#### [To do]
Go through the data below and repeat it exactly, skipping each picture.

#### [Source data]

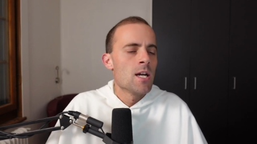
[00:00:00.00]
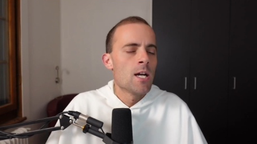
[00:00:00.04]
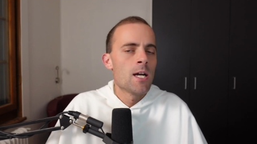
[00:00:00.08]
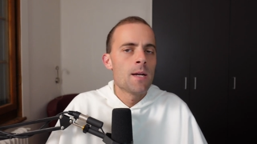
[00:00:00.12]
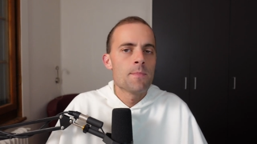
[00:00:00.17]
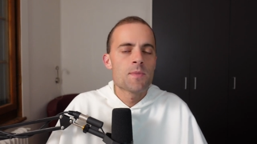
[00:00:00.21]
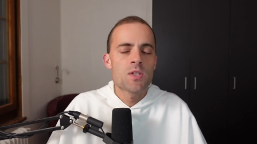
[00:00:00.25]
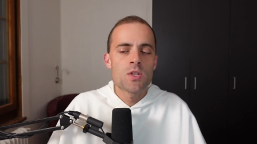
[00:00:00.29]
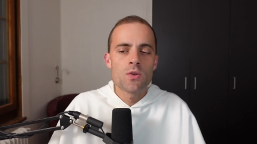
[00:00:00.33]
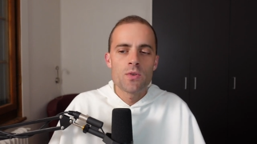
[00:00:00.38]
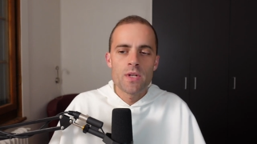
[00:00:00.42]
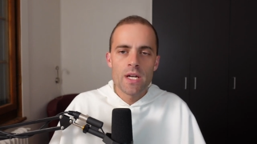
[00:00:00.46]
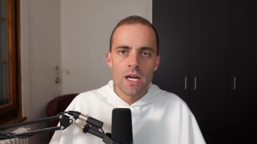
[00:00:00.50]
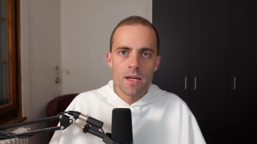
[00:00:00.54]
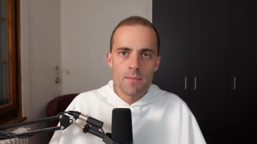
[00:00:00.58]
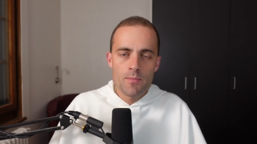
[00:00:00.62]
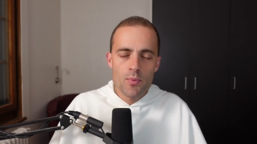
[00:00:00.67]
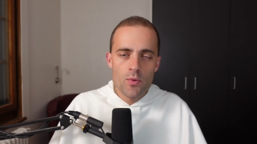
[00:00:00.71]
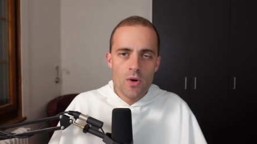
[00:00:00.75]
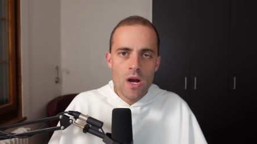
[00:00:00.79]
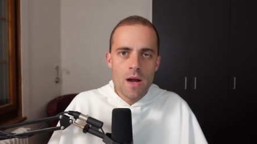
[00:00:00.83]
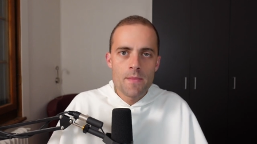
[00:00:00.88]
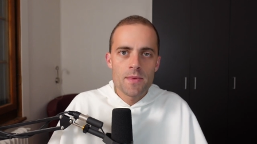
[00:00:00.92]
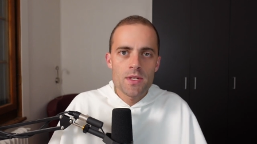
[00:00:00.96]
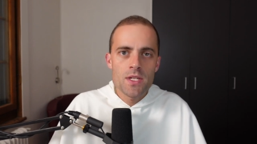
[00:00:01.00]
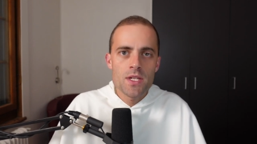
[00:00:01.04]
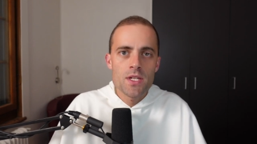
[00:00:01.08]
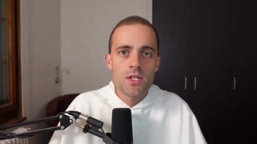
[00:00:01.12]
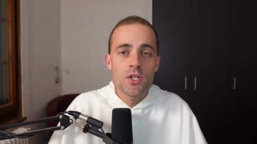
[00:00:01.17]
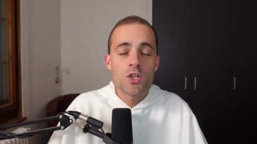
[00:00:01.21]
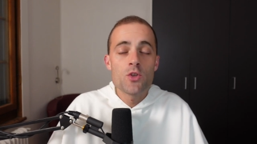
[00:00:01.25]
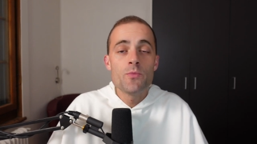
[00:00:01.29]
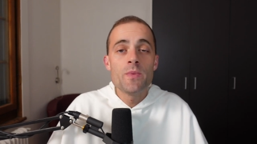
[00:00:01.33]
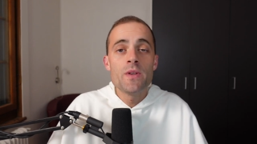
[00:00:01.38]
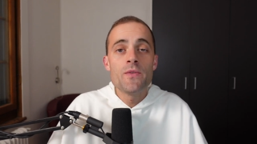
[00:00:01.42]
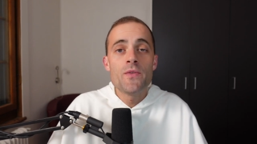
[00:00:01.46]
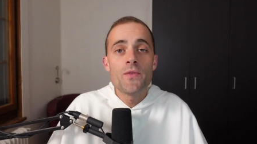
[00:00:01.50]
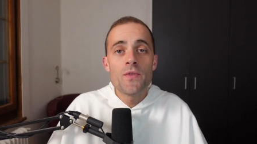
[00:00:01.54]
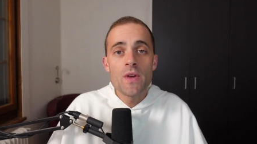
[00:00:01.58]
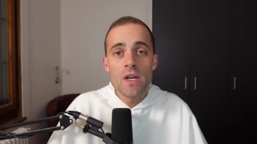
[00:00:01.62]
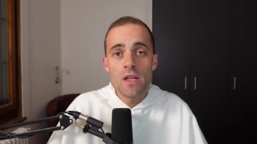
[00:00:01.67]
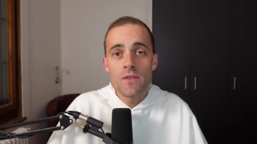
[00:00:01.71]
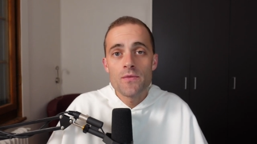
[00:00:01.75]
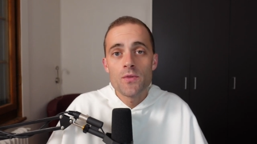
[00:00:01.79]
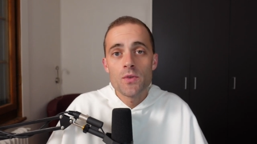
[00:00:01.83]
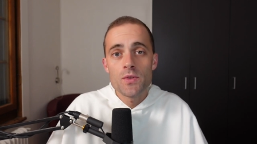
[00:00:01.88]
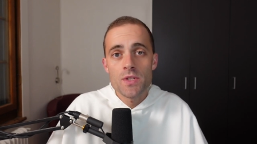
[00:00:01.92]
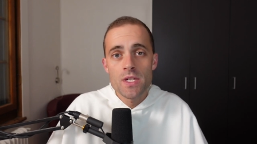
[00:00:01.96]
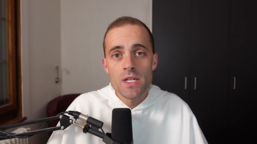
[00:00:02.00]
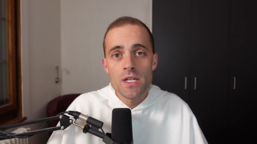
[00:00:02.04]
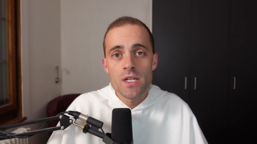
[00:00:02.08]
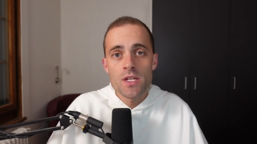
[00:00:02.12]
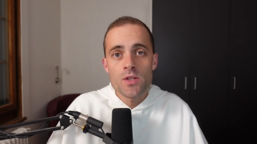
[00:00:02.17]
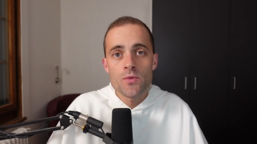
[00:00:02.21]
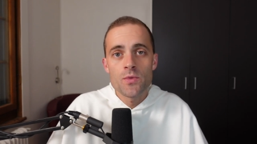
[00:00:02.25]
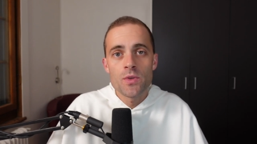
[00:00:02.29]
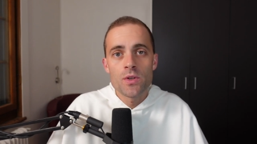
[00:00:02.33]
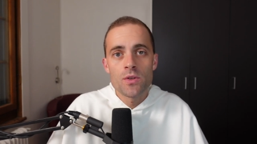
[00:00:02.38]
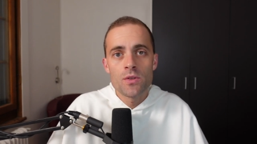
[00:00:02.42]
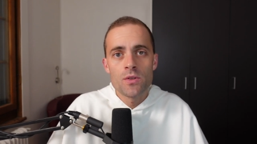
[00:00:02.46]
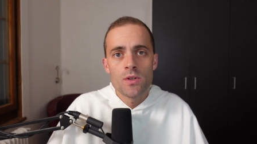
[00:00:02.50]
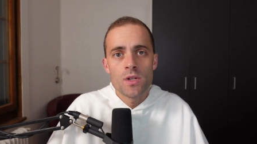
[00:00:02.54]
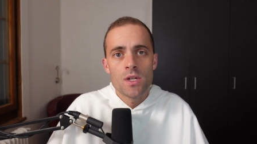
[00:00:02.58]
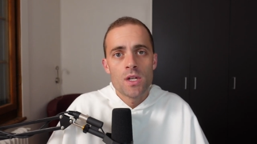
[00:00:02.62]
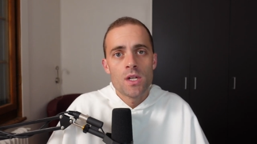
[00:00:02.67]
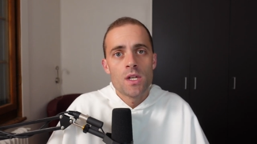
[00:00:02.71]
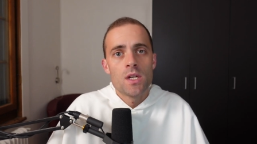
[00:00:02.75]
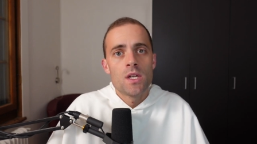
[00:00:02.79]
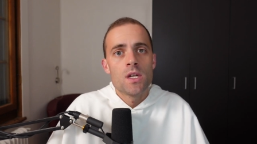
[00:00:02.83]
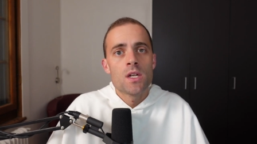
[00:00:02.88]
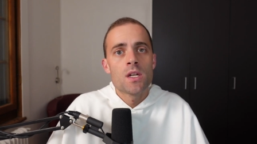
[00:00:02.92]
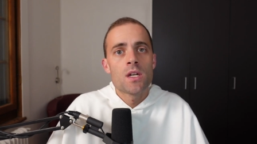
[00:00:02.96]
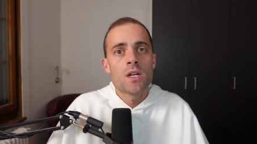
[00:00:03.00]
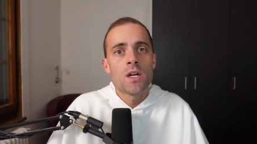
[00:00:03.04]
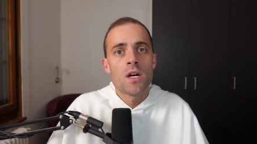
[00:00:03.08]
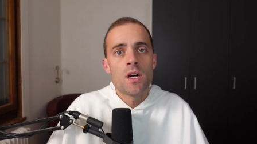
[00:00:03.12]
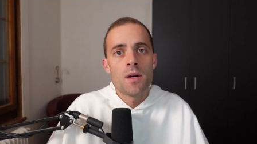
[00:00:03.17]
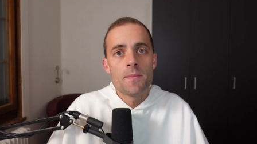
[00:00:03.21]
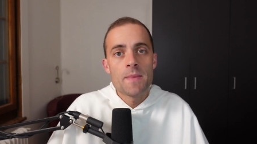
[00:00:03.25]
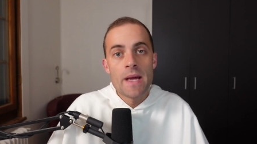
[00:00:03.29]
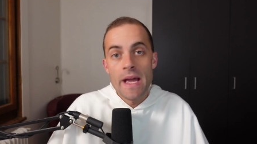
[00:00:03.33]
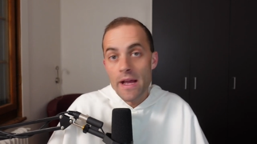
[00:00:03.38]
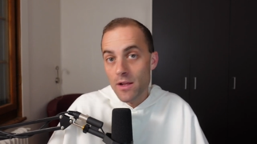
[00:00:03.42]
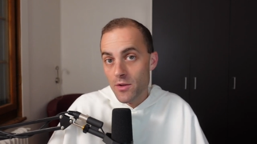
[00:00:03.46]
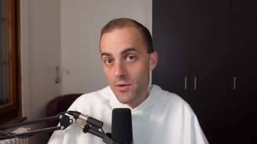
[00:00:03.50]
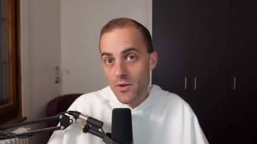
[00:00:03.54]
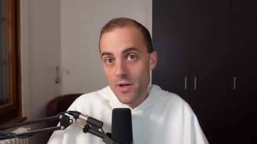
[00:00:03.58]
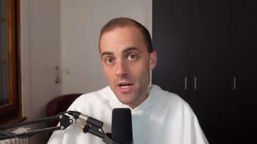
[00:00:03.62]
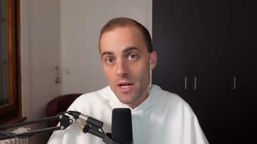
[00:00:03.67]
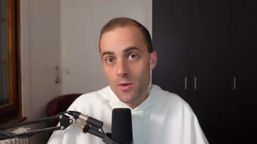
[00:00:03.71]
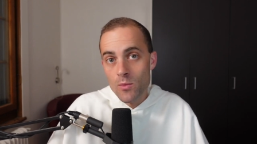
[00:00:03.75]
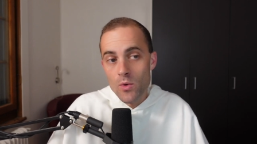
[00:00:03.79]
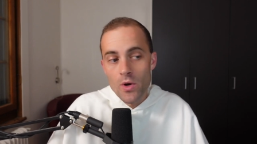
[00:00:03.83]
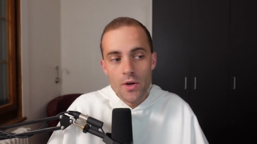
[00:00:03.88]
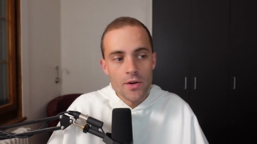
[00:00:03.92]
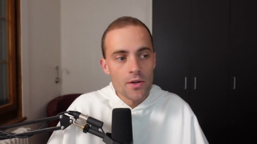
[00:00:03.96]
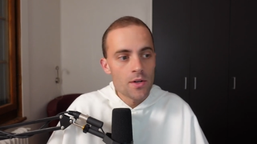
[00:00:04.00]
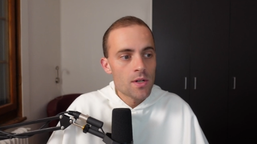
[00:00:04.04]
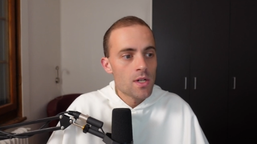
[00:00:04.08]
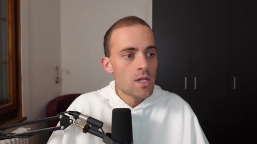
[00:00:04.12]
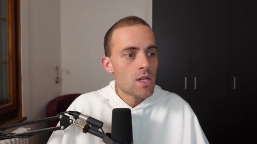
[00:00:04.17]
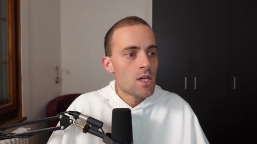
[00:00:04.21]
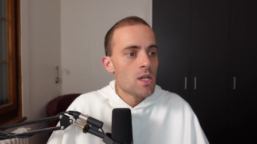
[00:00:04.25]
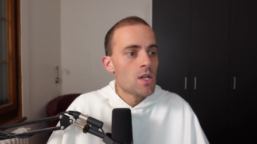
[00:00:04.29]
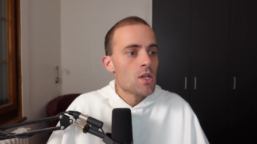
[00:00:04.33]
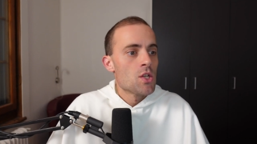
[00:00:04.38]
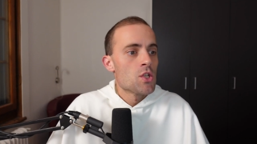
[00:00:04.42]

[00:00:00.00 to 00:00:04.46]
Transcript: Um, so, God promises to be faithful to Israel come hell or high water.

#### [Problem solution]
[00:00:00.00]
[00:00:00.04]
[00:00:00.08]
[00:00:00.12]
[00:00:00.17]
[00:00:00.21]
[00:00:00.25]
[00:00:00.29]
[00:00:00.33]
[00:00:00.38]
[00:00:00.42]
[00:00:00.46]
[00:00:00.50]
[00:00:00.54]
[00:00:00.58]
[00:00:00.62]
[00:00:00.67]
[00:00:00.71]
[00:00:00.75]
[00:00:00.79]
[00:00:00.83]
[00:00:00.88]
[00:00:00.92]
[00:00:00.96]
[00:00:01.00]
[00:00:01.04]
[00:00:01.08]
[00:00:01.12]
[00:00:01.17]
[00:00:01.21]
[00:00:01.25]
[00:00:01.29]
[00:00:01.33]
[00:00:01.38]
[00:00:01.42]
[00:00:01.46]
[00:00:01.50]
[00:00:01.54]
[00:00:01.58]
[00:00:01.62]
[00:00:01.67]
[00:00:01.71]
[00:00:01.75]
[00:00:01.79]
[00:00:01.83]
[00:00:01.88]
[00:00:01.92]
[00:00:01.96]
[00:00:02.00]
[00:00:02.04]
[00:00:02.08]
[00:00:02.12]
[00:00:02.17]
[00:00:02.21]
[00:00:02.25]
[00:00:02.29]
[00:00:02.33]
[00:00:02.38]
[00:00:02.42]
[00:00:02.46]
[00:00:02.50]
[00:00:02.54]
[00:00:02.58]
[00:00:02.62]
[00:00:02.67]
[00:00:02.71]
[00:00:02.75]
[00:00:02.79]
[00:00:02.83]
[00:00:02.88]
[00:00:02.92]
[00:00:02.96]
[00:00:03.00]
[00:00:03.04]
[00:00:03.08]
[00:00:03.12]
[00:00:03.17]
[00:00:03.21]
[00:00:03.25]
[00:00:03.29]
[00:00:03.33]
[00:00:03.38]
[00:00:03.42]
[00:00:03.46]
[00:00:03.50]
[00:00:03.54]
[00:00:03.58]
[00:00:03.62]
[00:00:03.67]
[00:00:03.71]
[00:00:03.75]
[00:00:03.79]
[00:00:03.83]
[00:00:03.88]
[00:00:03.92]
[00:00:03.96]
[00:00:04.00]
[00:00:04.04]
[00:00:04.08]
[00:00:04.12]
[00:00:04.17]
[00:00:04.21]
[00:00:04.25]
[00:00:04.29]
[00:00:04.33]
[00:00:04.38]
[00:00:04.42]

[00:00:00.00 to 00:00:04.46]
Transcript: Um, so, God promises to be faithful to Israel come hell or high water.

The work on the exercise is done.